[Saved data entries]
+ + + + + + +
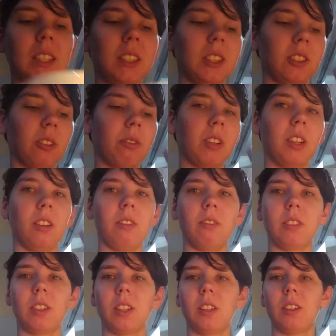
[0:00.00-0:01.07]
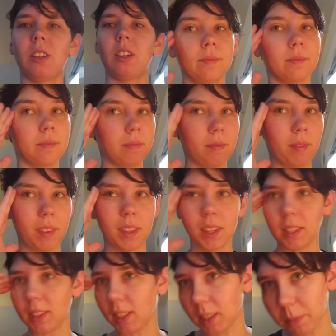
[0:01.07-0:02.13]
So cute.
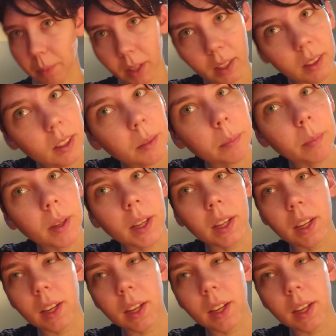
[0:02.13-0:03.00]
Does this make my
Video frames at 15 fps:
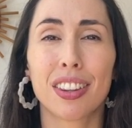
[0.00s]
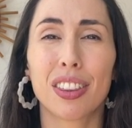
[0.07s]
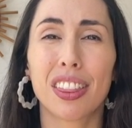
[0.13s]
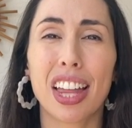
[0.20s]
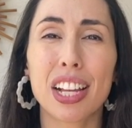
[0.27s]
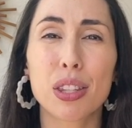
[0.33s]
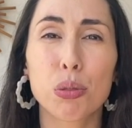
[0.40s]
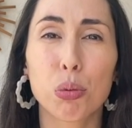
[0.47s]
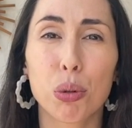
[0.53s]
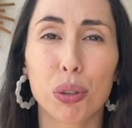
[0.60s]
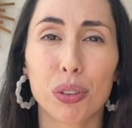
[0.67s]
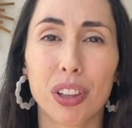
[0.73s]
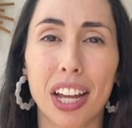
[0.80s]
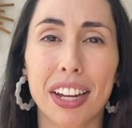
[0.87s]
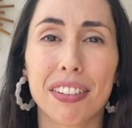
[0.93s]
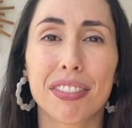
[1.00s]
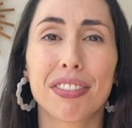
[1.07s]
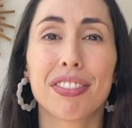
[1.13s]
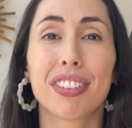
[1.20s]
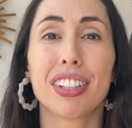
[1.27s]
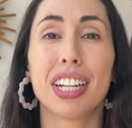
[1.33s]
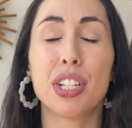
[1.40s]
That's where life
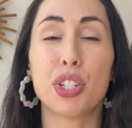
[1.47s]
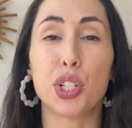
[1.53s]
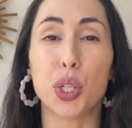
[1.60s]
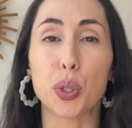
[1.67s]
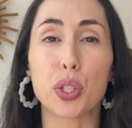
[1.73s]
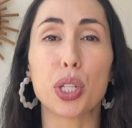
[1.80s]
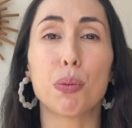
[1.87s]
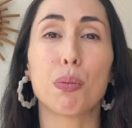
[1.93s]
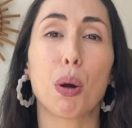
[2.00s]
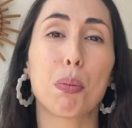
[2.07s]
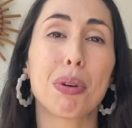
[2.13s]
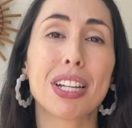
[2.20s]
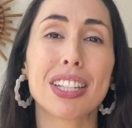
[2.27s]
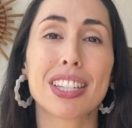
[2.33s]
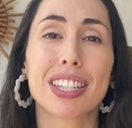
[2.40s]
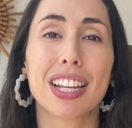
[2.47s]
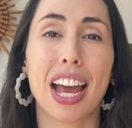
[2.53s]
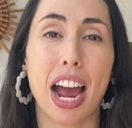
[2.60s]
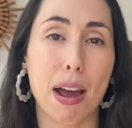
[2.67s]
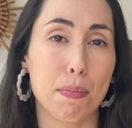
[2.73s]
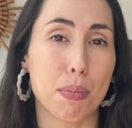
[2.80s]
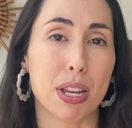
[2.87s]
and juicy moments
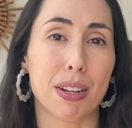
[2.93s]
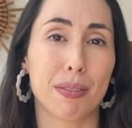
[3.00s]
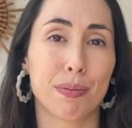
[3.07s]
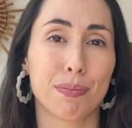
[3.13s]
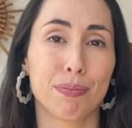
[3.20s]
happen.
+ + + + + + +
Set the records down again word for word; the pictures stay out.

** EXERCISE RESULT **
[0:00.00-0:01.07]
[0:01.07-0:02.13]
So cute.
[0:02.13-0:03.00]
Does this make my
Video frames at 15 fps:
[0.00s]
[0.07s]
[0.13s]
[0.20s]
[0.27s]
[0.33s]
[0.40s]
[0.47s]
[0.53s]
[0.60s]
[0.67s]
[0.73s]
[0.80s]
[0.87s]
[0.93s]
[1.00s]
[1.07s]
[1.13s]
[1.20s]
[1.27s]
[1.33s]
[1.40s]
That's where life
[1.47s]
[1.53s]
[1.60s]
[1.67s]
[1.73s]
[1.80s]
[1.87s]
[1.93s]
[2.00s]
[2.07s]
[2.13s]
[2.20s]
[2.27s]
[2.33s]
[2.40s]
[2.47s]
[2.53s]
[2.60s]
[2.67s]
[2.73s]
[2.80s]
[2.87s]
and juicy moments
[2.93s]
[3.00s]
[3.07s]
[3.13s]
[3.20s]
happen.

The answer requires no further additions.